• Work item:
Since only the written part is wanted, repeat the records exactly and omit the pictures.

"""

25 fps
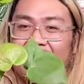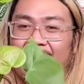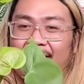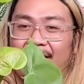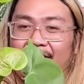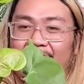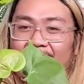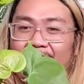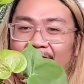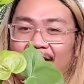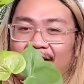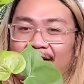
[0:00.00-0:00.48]

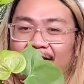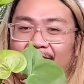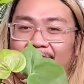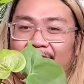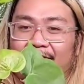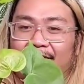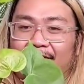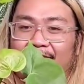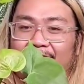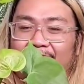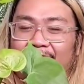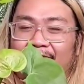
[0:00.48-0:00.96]
And
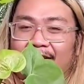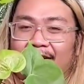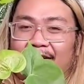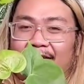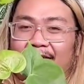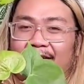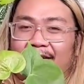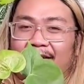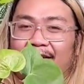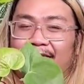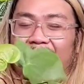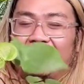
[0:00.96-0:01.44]

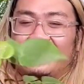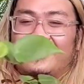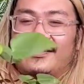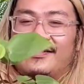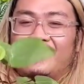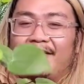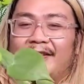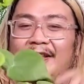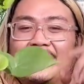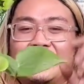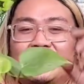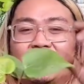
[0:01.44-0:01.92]

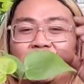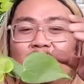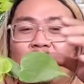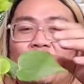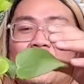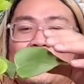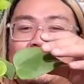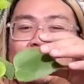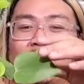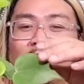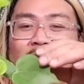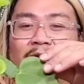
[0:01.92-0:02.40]
these are
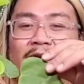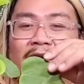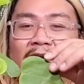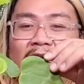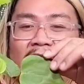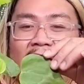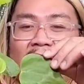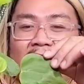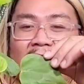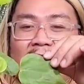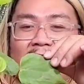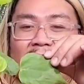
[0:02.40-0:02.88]
well known to
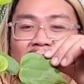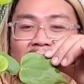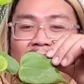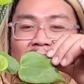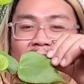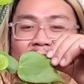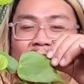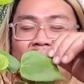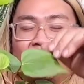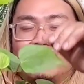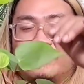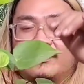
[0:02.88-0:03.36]
have
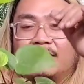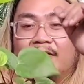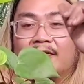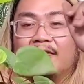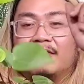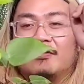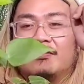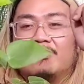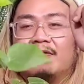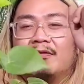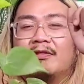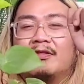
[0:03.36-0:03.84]

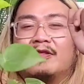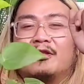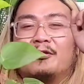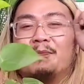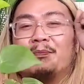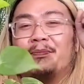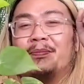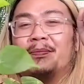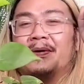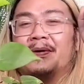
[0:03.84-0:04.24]
the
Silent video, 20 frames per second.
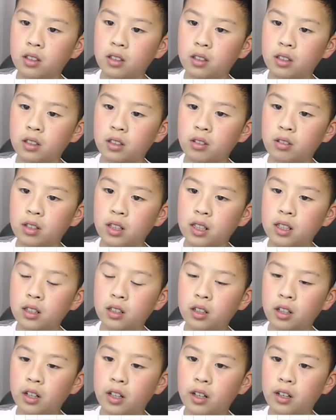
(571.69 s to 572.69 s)
You need to
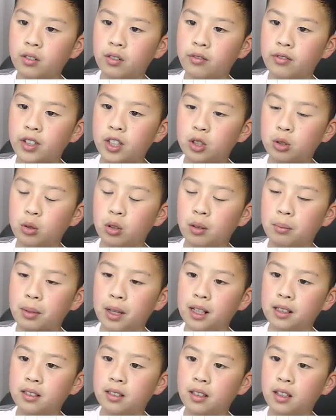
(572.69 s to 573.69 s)
learn Visual
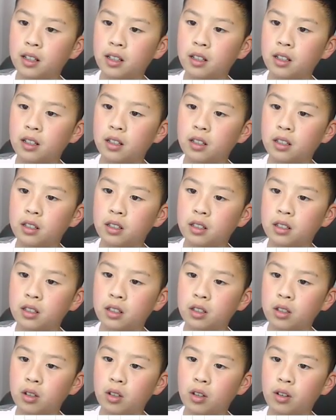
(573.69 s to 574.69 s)
Basic,
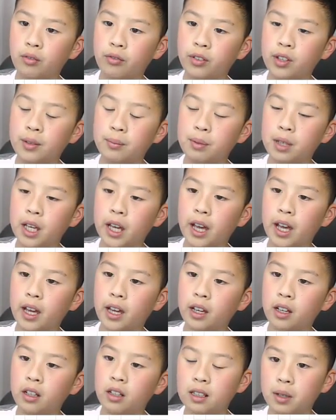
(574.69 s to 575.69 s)
or VBA.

"""

• Exercise solution:
25 fps
[0:00.00-0:00.48]

[0:00.48-0:00.96]
And
[0:00.96-0:01.44]

[0:01.44-0:01.92]

[0:01.92-0:02.40]
these are
[0:02.40-0:02.88]
well known to
[0:02.88-0:03.36]
have
[0:03.36-0:03.84]

[0:03.84-0:04.24]
the
Silent video, 20 frames per second.
(571.69 s to 572.69 s)
You need to
(572.69 s to 573.69 s)
learn Visual
(573.69 s to 574.69 s)
Basic,
(574.69 s to 575.69 s)
or VBA.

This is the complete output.